Collected data
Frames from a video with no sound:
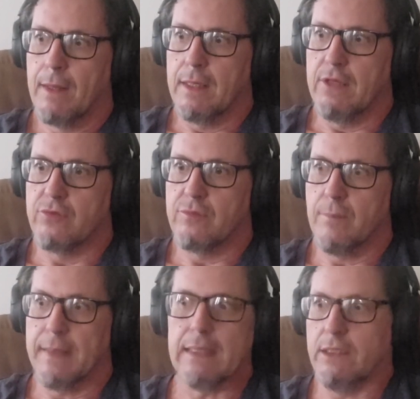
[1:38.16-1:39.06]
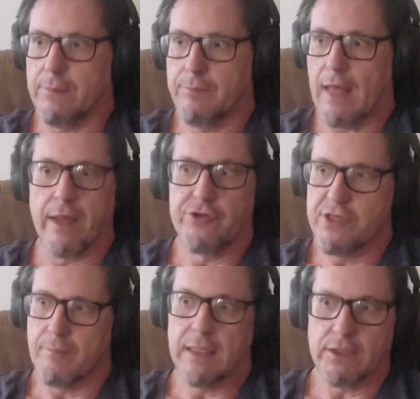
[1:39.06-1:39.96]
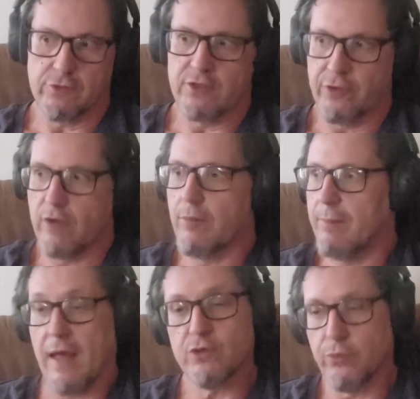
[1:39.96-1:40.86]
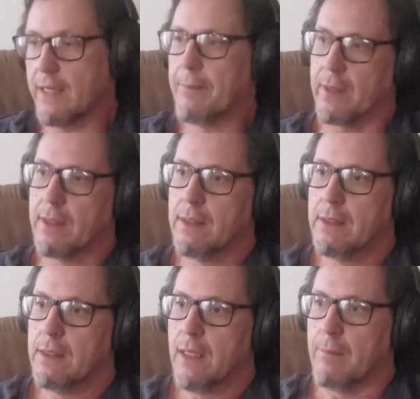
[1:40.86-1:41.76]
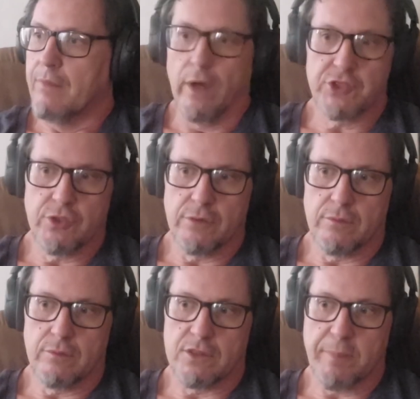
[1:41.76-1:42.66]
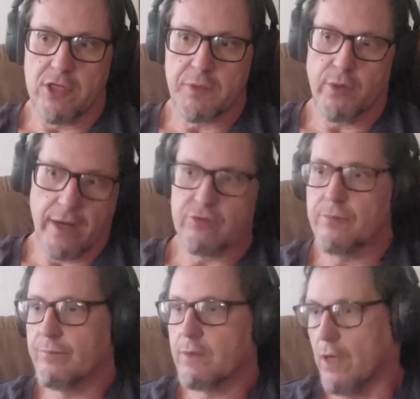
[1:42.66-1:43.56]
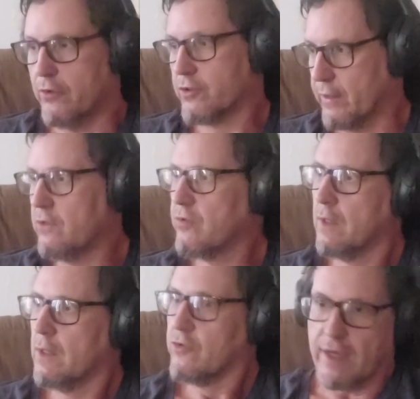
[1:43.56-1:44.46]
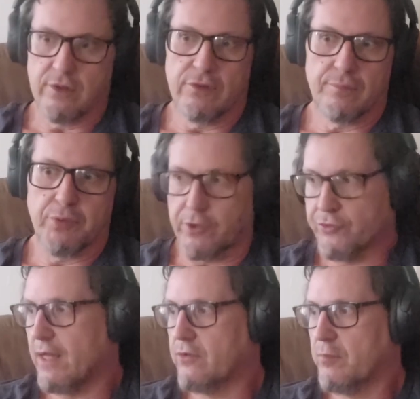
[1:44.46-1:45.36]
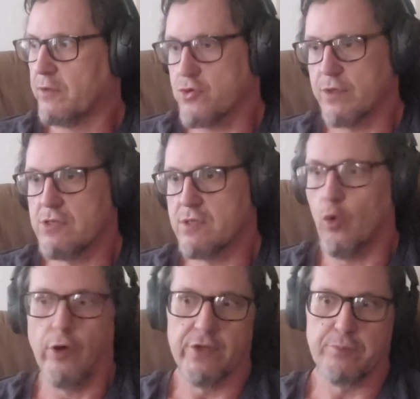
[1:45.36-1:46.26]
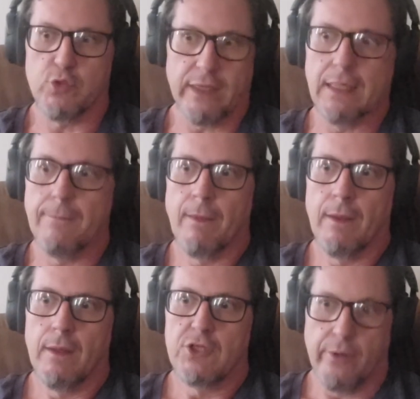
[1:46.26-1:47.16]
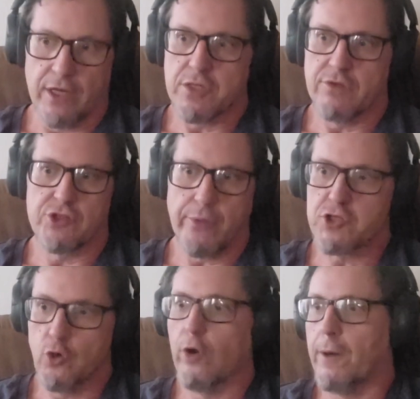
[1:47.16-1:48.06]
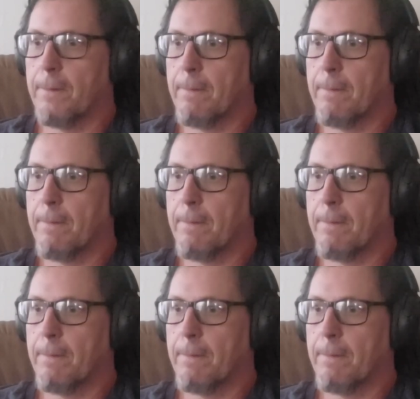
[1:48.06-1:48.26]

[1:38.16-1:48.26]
it is immediately, that energy is immediately transferred away from them. And that's what's really happening. They want you to disparage between race, colors, creeds, sexes, political stances, but the truth is the war is between generations. It's a generational war.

> [GOAL OF THE EXERCISE]:
Pictures excluded, reproduce only the part above that opens with the line holding "[1:45.36-1:46.26]" and closes with the line holding "[1:48.06-1:48.26]", exactly as written.

> [PROBLEM SOLUTION]:
[1:45.36-1:46.26]
[1:46.26-1:47.16]
[1:47.16-1:48.06]
[1:48.06-1:48.26]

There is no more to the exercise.